Dass es in Syrien nicht um das Wohlergehen der dort lebenden Menschen geht, bedarf keiner Beweise: 400.000 Tote, 11,6 Millionen Menschen auf der Flucht, ein zerstörtes Land. Diese Tatsachen sprechen für sich. Dass dem Terrorismus mit Bomben nicht beizukommen ist, gleich, wo sie produziert, von wem sie abgeworfen werden und wie entschlossen sich alle Beteiligten geben, ist ebenso offensichtlich. Dass es um den geostrategischen Zugriff auf diesen Raum geht, um Zugriff auf Ressourcen, um den Zugang zum Mittelmeer wie auch zum Indischen Ozean, ist auch klar.
Im syrischen Krieg geht es nicht nur um das Abstecken von Interessensphären, nicht nur um den unmittelbaren Zugriff auf Ressourcen, in Syrien geht es darüber hinaus um die viel weiter führende Frage, WIE das geschieht. Wie werden die divergierenden Interessen einer vielfältiger werdenden Welt in Zukunft miteinander in Übereinstimmung gebracht – durch nackte Gewalt oder durch internationale Kooperation oder gar – darüber hinaus – durch neue Formen des Arbeitens und miteinander Lebens, die über die heute noch herrschenden Ausbeutungsverhältnisse hinausführen?

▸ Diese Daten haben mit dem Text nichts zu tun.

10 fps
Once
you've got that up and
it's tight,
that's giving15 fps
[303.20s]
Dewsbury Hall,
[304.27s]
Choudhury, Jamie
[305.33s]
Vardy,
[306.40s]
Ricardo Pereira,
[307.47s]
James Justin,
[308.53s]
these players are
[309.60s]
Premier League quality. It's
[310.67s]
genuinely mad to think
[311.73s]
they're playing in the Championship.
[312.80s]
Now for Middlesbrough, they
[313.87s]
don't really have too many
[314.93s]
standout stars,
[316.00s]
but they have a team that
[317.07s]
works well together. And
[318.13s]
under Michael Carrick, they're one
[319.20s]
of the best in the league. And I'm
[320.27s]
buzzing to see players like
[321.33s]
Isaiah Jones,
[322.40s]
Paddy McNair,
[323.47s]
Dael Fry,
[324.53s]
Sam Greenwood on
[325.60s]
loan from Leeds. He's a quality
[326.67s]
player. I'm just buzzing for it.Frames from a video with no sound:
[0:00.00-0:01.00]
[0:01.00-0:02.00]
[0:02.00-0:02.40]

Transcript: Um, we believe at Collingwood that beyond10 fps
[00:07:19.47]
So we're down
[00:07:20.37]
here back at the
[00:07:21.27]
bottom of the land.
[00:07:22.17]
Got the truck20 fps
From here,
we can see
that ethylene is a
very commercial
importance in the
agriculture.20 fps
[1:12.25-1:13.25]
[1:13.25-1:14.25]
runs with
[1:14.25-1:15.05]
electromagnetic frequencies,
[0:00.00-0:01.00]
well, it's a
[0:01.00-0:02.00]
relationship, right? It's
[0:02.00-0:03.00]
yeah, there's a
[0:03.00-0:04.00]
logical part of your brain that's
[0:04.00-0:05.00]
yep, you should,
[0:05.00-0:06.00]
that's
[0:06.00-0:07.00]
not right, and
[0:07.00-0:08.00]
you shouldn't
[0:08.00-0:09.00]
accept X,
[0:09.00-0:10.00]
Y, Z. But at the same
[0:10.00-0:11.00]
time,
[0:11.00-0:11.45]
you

Was als Herausforderung aus dem syrischen Kampffeld hervortritt, ist die Notwendigkeit einer völkerrechtlichen Ordnung, die staatliche Souveränität, Selbstbestimmungsrecht der Völker und Selbstbestimmungsrecht des Individuums in ein neues Verhältnis zueinander bringt.
In der Antwort auf diese Frage liegt zugleich die mögliche Lösung des terroristischen Problems, die nur eine Zukunft hat, wenn die Welt nicht dem Diktat einer einzigen globalen Macht, klar gesprochen, dem Modell des amerikanisch dominierten Finanzkapitalismus unterworfen ist.
Vor diesem Hintergrund ist die Zurückweisung der von den USA betriebenen Strategie der „kreativen Zerstörung“ und deren Ablösung durch eine Orientierung auf Stabilität und strikte Einhaltung der nationalen Souveränität im Rahmen einer reformierten UN, wie Russland es vorschlägt, heute die rationalste Alternative, eine Art Minimalkonsens in Form eines globalen Stabilitäts- und Entwicklungspaktes – wenn sich nicht nur eine gewaltsame Ablösung des bisherigen Hegemons USA durch einen anderen vollziehen soll. Ein solcher Pakt könnte den Rahmen für die Bearbeitung der anstehenden Fragen abgeben. Eine Lösung ist er allerdings noch nicht.